1. A Registered Business Name: This must be followed by the word ‘Limited' or ‘Ltd'.
The Companies Registration Office exercises some control over the choice of name,
it cannot be identical (or very similar to) the name of an existing company. It won't be
considered if it is offensive or illegal and the use of certain words in a company (for
example, `Institute', `National') can only be used in certain circumstances. The
company name must be displayed in a conspicuous place at every office, or other
premises where the company carries out business.

2. A Registered Office: This need not necessarily be the same address as the business is
conducted from. Quite frequently the address used for the registered office is that of
the firm's solicitor or accountant. This is the address, through, where all official
correspondence will go.

3. Shareholders: There must be a minimum of two shareholders (also described as


`members' or `subscribers'). A private company can have up to fifty shareholders.

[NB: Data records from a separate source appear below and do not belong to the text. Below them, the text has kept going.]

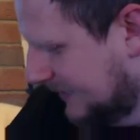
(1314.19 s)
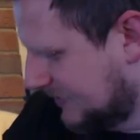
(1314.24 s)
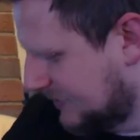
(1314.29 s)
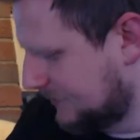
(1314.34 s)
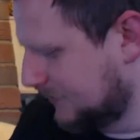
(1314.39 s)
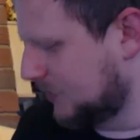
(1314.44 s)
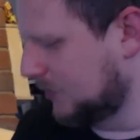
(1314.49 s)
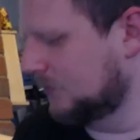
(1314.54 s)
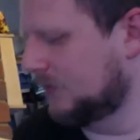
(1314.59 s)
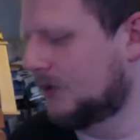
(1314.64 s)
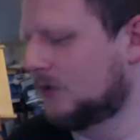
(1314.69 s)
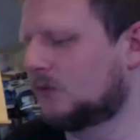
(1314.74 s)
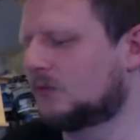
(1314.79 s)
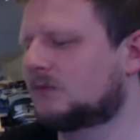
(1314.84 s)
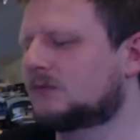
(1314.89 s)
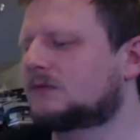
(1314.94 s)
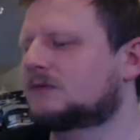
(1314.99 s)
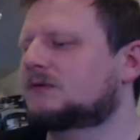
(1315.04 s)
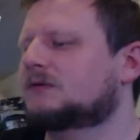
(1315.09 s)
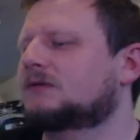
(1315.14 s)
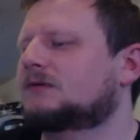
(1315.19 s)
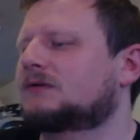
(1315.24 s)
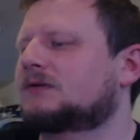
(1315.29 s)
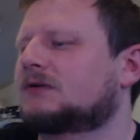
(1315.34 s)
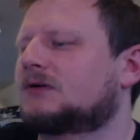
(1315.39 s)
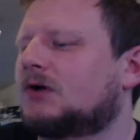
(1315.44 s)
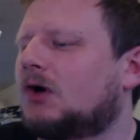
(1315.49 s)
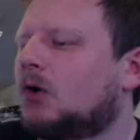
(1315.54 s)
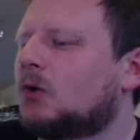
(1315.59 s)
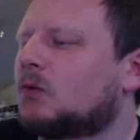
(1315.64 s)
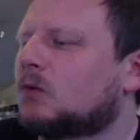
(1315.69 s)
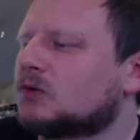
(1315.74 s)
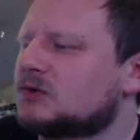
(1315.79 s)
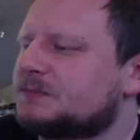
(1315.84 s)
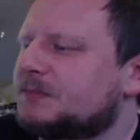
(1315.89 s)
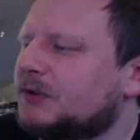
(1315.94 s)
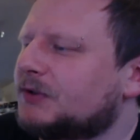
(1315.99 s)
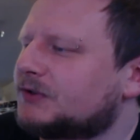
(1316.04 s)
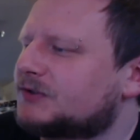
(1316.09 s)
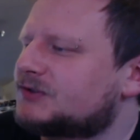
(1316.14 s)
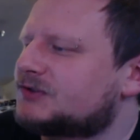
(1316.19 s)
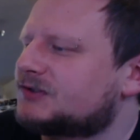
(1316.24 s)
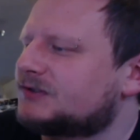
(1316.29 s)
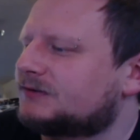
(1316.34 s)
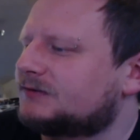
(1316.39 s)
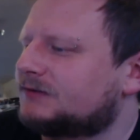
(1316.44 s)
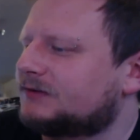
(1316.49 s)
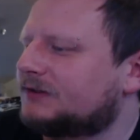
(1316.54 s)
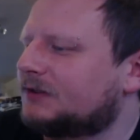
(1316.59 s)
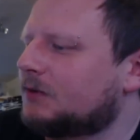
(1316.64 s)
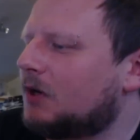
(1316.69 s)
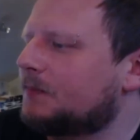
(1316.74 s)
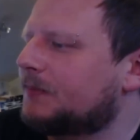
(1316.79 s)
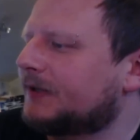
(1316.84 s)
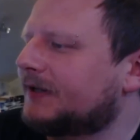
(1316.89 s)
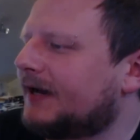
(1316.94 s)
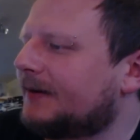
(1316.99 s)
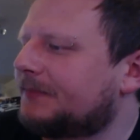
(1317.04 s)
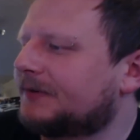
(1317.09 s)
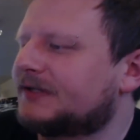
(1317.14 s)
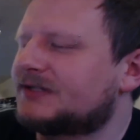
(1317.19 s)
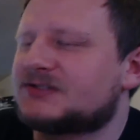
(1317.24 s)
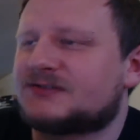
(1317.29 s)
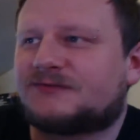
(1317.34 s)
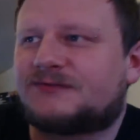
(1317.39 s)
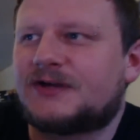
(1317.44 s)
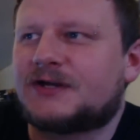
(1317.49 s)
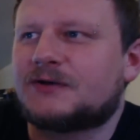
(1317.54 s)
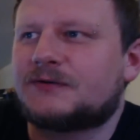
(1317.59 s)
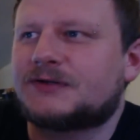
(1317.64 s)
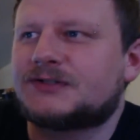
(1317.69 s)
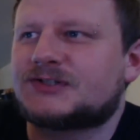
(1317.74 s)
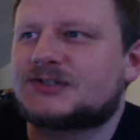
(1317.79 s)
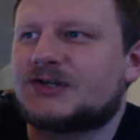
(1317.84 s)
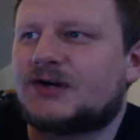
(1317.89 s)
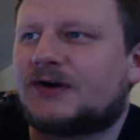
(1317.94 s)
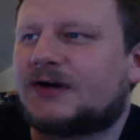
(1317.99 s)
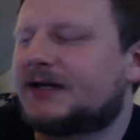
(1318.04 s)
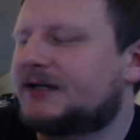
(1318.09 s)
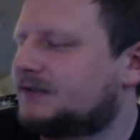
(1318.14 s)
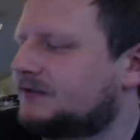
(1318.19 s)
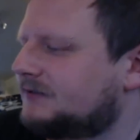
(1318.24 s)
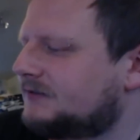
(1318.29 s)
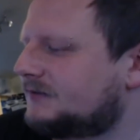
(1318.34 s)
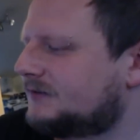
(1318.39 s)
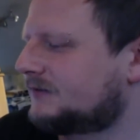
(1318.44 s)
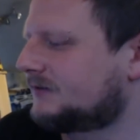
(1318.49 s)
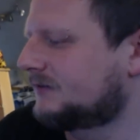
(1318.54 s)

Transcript: There's some cool little Hogwarts books. You open up and there's a figure inside.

4. Share Capital: The company must be formed with a stated, nominal share capital
divided into shares of fixed amounts. Small companies are frequently formed with a
nominal share capital of Rs.100.

5. Memorandum of Association: The memorandum is the company's charter. It states


the company's name; the situation of its registered office; its share capital; the fact
that liability is limited and, most importantly, the object for which the company has
been formed. In theory, the company can only operate in the areas mentioned in the
objects clause but in practice the clause is drawn to cover as wide an area as possible,
and anyway a 75 per cent majority of the members of the company can change the
objects whenever they like. Nevertheless, it is worth bearing in mind that directors of
the company will incur personal liability if the company engages in a type of business
which is not authorised by the objects clause. The memorandum must be signed by at
least three shareholders.

6. Articles of Association: The document contains the internal regulations of the


company, the relationship of the company to its shareholders and the relationship
between the individual shareholders. Many companies don't bother to draw up their
own articles but adopt (sometimes with some modifications) articles set out in the
Companies Act.

7. Certificate of Incorporation: This is the document, which the registrar of companies


issues to you once he has approved your choice of name and your memorandum.
When you receive this document your company legally exists and is ready to trade.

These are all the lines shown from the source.